Reconciliation in an unbalanced power relationship often means “reconcile yourself to the place that we’ve assigned to you,” she said.

Reconciliation, which aims to mend a relationship that’s broken, “requires action by all parties to engage in processes of acknowledgement, redress and healing,” said Castellano.

Castellano expressed doubts as to whether government or Canadians are “ready to examine the historical and continuing narrative that denies First Nations, Inuit and Metis people a place at the table.” It is also a narrative that portrays aboriginal people as “burdens, that we are fighting to take away something that’s going to cost everybody far too much,” she said. ‘It is difficult to get across the message that what we are really working for is common ground and renewed relationship.”

Achieving recognition of aboriginal rights is essential if individual, community and societal healing and reconciliation is to take place, said Castellano.

Aboriginal people “understand that a more balanced, respectful relationship with non-aboriginal society is needed. Let’s face it, we’re all here to stay,” she said. “But [they] are skeptical about speaking events that promise reconciliation but don’t seem to change reality.”

Herb George, president and founder of the National Centre for First Nations Governance, said reconciliation will happen if a level of “government to government relationship” is achieved between aboriginal and non-aboriginal Canadians. The challenge is to make the Canadian public understand that “whether they like it or not, we are in a new era as far as aboriginal relationships are concerned in this country.”

Supreme Court decisions that recognize aboriginal and treaty rights “have cleared the way for us,” said George. “We have the right to govern ourselves, to govern our lands…the rights of First Nations people, be they treaty or aboriginal rights, are special rights. They’re constitutionally protected and recognized rights…”

Supreme Court Justice Ian Binnie said the reconciliation of aboriginal and non-aboriginal peoples is the biggest problem facing the country and yet, it is not an issue that’s on the radar of most Canadians. “If you ask many Canadians they don’t feel guilty. They don’t regret the grievances dating back to the arrival of Europeans on this shores,” said Binnie. “They feel that an apology and some compensation is required and that we should all move forward as undifferentiated Canadians.”

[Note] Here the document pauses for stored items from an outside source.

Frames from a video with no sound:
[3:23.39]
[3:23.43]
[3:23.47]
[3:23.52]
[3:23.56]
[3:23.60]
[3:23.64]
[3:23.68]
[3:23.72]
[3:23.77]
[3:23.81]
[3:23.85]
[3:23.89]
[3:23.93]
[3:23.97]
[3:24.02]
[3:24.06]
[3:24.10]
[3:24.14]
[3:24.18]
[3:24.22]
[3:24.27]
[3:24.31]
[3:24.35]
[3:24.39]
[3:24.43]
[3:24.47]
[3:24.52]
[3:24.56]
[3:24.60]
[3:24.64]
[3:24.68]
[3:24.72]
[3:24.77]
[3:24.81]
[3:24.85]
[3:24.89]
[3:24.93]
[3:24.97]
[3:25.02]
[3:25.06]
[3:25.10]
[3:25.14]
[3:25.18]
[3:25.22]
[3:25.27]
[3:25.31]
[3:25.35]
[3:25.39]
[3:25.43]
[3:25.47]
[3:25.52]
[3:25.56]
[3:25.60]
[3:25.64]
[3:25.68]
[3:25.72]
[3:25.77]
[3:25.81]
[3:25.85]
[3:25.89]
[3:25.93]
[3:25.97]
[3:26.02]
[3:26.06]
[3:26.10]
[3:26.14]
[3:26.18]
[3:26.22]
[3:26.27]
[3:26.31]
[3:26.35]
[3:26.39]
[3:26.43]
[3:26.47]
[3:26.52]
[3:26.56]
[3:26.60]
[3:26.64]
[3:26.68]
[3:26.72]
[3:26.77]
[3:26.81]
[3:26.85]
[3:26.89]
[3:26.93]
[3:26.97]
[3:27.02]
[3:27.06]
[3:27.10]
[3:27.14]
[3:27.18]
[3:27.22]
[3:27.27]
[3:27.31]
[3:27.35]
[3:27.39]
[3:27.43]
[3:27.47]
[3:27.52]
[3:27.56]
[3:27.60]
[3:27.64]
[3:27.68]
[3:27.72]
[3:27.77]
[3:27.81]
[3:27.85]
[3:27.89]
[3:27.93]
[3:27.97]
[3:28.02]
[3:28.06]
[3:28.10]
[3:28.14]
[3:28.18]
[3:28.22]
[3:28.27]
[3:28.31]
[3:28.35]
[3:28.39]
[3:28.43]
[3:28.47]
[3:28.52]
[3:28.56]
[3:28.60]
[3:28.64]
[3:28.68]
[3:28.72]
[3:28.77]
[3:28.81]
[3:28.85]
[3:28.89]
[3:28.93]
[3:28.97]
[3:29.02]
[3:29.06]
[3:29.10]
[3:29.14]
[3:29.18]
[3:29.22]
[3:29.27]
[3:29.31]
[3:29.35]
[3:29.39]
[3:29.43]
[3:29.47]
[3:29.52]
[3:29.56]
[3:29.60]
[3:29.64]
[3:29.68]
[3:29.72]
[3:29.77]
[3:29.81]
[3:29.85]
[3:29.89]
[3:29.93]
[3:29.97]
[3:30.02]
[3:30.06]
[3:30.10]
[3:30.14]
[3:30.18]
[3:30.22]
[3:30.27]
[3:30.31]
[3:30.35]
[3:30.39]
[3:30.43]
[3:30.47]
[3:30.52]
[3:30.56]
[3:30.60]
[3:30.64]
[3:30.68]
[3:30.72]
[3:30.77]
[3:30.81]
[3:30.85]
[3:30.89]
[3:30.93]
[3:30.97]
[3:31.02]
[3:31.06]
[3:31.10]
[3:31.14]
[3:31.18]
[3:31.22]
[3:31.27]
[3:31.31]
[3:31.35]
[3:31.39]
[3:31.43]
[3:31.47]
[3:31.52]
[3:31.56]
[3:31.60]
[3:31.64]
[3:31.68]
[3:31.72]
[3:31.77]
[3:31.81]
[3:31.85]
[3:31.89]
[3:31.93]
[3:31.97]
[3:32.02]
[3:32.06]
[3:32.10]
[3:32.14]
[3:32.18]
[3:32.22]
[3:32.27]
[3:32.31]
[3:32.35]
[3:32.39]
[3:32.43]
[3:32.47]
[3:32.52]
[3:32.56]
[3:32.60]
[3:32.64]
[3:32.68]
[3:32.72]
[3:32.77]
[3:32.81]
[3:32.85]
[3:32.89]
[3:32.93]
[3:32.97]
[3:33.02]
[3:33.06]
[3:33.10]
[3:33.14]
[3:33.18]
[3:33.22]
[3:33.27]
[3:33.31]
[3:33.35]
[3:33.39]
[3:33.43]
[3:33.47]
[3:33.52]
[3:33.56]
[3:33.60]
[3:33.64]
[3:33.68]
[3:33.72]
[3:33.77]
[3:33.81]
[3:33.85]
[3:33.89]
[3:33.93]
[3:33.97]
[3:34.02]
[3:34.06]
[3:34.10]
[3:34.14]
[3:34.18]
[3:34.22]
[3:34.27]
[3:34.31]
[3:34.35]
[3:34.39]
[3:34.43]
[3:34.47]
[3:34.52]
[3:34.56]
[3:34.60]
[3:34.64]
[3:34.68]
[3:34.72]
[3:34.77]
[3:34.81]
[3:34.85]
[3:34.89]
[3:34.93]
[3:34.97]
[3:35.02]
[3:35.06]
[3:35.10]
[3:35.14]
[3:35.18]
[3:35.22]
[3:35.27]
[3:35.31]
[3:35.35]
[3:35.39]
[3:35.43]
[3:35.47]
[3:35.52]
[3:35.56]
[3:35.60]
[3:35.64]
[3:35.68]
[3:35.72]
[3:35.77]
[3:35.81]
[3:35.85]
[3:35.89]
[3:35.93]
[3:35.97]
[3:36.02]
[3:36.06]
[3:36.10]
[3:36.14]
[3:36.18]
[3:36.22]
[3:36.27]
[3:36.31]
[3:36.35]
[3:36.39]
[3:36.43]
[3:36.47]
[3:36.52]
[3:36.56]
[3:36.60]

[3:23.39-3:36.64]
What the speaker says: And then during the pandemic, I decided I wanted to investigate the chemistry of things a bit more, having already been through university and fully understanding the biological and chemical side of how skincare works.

However, the reality is that a new era of Crown and aboriginal relations is dawning because of Supreme Court decisions that recognize aboriginal and treaty rights, said Binnie.

Binnie recalled that in the 1960s, courts were “incredulous” whenever native people asserted their treaty rights because they were seen as “largely unenforceable and could be written off at will by Parliament.” The notion of reconciliation then was that “native people should reconcile with the notion of becoming non-native people,” he said.

Over time, several landmark decisions by the Supreme Court have affirmed that First Nations people have rights over and above those came from other parts of the world and that “there is something unique about First Nations by reason of their occupation since time immemorial of these lands and also as being the founding culture of Canada,” said Binnie.

Binnie said he is heartened that many First Nations people have moved away from the concept of “apartness” and that the Royal Commission of Canada had endorsed the idea of a “merged sovereignty” between aboriginal and non-aboriginal people. “It is not us, the non-aboriginals, and them, the aboriginals, but we are all part of the founding cultures of this country,” he said.

But reconciliation should allow for room “in our constitution, our legal system and our culture, for aboriginal people to be original,” said Binnie.